TUN-based gateway.
This package is an extension to the costinm/ugate package, providing
capture using a TUN device, primarily used for Android.
In regular Linux it is also possible to use a TUN and routes, but
iptables is significantly faster.
To use the TUN we need a TCP/IP stack in user space - the
gateway works at L3/L7, multiplexing all TCP/HTTP connections.
The default implementation uses LWIP.
Originally we used a fork of google netstack, with few extensions to
capture all ports. Netstack is deprecated now, replaced by gvisor.
This repo includes all 3 variants - current testing shows
gvisor to be faster but it has far more dependencies and is
more complex/harder to integrate.
make all
will build all 3, with a minimal proxy config, and
show the size and stripped size. Current numbers on stripped:
- No TUN: 5.7 M
- LWIP: 6 M
- Netstack: 6.7 M
- GVisor: 18 M
# setup a tun device ('dmesh1' in this example), see the script for example
tun, err := tuntransport.NewTUN(&tuntransport.TunConfig{
Name: "dmesh1",
UDPHandler: ug,
TCPHandler: ug,
})
The tun implements the UDPWriter interface to send packets via TUN.
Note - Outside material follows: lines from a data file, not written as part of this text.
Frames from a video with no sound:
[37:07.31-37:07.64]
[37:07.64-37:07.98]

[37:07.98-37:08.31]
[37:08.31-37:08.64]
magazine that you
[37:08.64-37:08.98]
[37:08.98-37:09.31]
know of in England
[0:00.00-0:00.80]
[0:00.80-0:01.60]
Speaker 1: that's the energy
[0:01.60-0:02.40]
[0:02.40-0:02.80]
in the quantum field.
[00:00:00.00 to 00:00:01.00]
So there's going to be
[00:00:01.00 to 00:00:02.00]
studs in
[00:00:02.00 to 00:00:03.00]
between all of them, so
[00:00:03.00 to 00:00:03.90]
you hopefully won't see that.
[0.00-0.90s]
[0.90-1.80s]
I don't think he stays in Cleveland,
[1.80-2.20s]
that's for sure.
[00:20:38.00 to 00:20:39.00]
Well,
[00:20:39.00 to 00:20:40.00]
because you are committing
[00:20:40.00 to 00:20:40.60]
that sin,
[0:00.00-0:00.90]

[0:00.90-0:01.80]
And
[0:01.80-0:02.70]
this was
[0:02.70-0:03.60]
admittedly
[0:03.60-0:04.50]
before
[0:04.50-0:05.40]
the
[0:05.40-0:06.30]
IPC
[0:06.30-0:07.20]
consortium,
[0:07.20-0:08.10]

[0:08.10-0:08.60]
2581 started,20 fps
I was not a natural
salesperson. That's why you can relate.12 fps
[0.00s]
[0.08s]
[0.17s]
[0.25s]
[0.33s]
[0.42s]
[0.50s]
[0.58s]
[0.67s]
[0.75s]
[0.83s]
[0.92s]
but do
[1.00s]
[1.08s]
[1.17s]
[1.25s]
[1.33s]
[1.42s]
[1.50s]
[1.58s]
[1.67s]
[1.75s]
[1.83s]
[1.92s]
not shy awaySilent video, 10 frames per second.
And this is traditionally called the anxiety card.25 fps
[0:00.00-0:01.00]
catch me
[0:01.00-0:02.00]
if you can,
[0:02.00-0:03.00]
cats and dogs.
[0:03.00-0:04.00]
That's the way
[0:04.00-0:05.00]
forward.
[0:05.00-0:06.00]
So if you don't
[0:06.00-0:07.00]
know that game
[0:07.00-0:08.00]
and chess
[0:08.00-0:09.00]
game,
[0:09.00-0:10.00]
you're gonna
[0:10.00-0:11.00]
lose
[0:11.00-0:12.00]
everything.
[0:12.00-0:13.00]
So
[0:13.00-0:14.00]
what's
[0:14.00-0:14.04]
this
The UDPHandler and TCPHandler are called for each UDP packet or connection.
Note that currently the Conn is from the perspective of the stack accepting a connection:
LocalAddr() returns the destination address of the connection that originated on the
local machine and is routed via TUN. The connection appears to be an 'accepted' connection.
RemoteAddr() is hardcoded to 10.12.0.1, which is the internal address assigned by the stack
to the tun.
Right now iperf3 shows ~450Mbps even on localhost, compared with 23Gbps with iptables or
socks. It is good enough for Android NAT - but so far not best option on server.
lwip:
- 238Mbps - basic tunredir app, LWIP
- 40Mbps - gotun2socks with a minimal go tcp stack
- 480Mbps - old netstack, golang - 'direct fd' not working.
Debugging
ip route show table all
ip roule show
ip route get 1.2.3.4 mark 1338
GVisor stack, emulating iptables:
- rawfile_unsafe.go BlockingReadv or the channel
- nic.go DeliverNetworkPacket
- ipv4.go HandlePacket - may call IPTables.Check
- back to nic.go DeliverTransportPacket
- transport_demuxer.go deliverRawPacket - handle "Raw" endpoints
- transport_demuxer.go deliverPacket -> endpointsByNIC.handlePacket
- tcp.go QueuePacket to the tcp endpoint
- Background loops:
- accept.go protocolListenLoop -> handleSynSegment
Ports:
- tcpip/ports.go allocatedPorts - bind reserves the port
- Listen -> transport_demuxer.singleRegisterEndpoint by NIC, epsByNIC.endpoints, multiPortEndpoints
UDP:
gvisor.dev/gvisor/pkg/tcpip/stack.(*endpointsByNIC).handlePacket at transport_demuxer.go:189
gvisor.dev/gvisor/pkg/tcpip/stack.(*transportDemuxer).deliverPacket at transport_demuxer.go:578
gvisor.dev/gvisor/pkg/tcpip/stack.(*NIC).DeliverTransportPacket at nic.go:799
gvisor.dev/gvisor/pkg/tcpip/network/ipv4.(*endpoint).handlePacket at ipv4.go:754
gvisor.dev/gvisor/pkg/tcpip/network/ipv4.(*endpoint).HandlePacket at ipv4.go:575
gvisor.dev/gvisor/pkg/tcpip/stack.(*NIC).DeliverNetworkPacket at nic.go:722
gvisor.dev/gvisor/pkg/tcpip/link/channel.(*Endpoint).InjectLinkAddr at channel.go:190
gvisor.dev/gvisor/pkg/tcpip/link/channel.(*Endpoint).InjectInbound at channel.go:185
github.com/costinm/tungate.NewGvisorTUN.func1 at tun_capture_gvisor.go:220
runtime.goexit at asm_amd64.s:1374
- Async stack trace
github.com/costinm/tungate.NewGvisorTUN at tun_capture_gvisor.go:207
TODO:
- how are packets recycled ?
- set iptable rule
Issues
On Android everything seems to work great.
On Linux, capturing outbound and inbound works. I still can't figure out how to capture
localhost traffic - the local route table takes priority.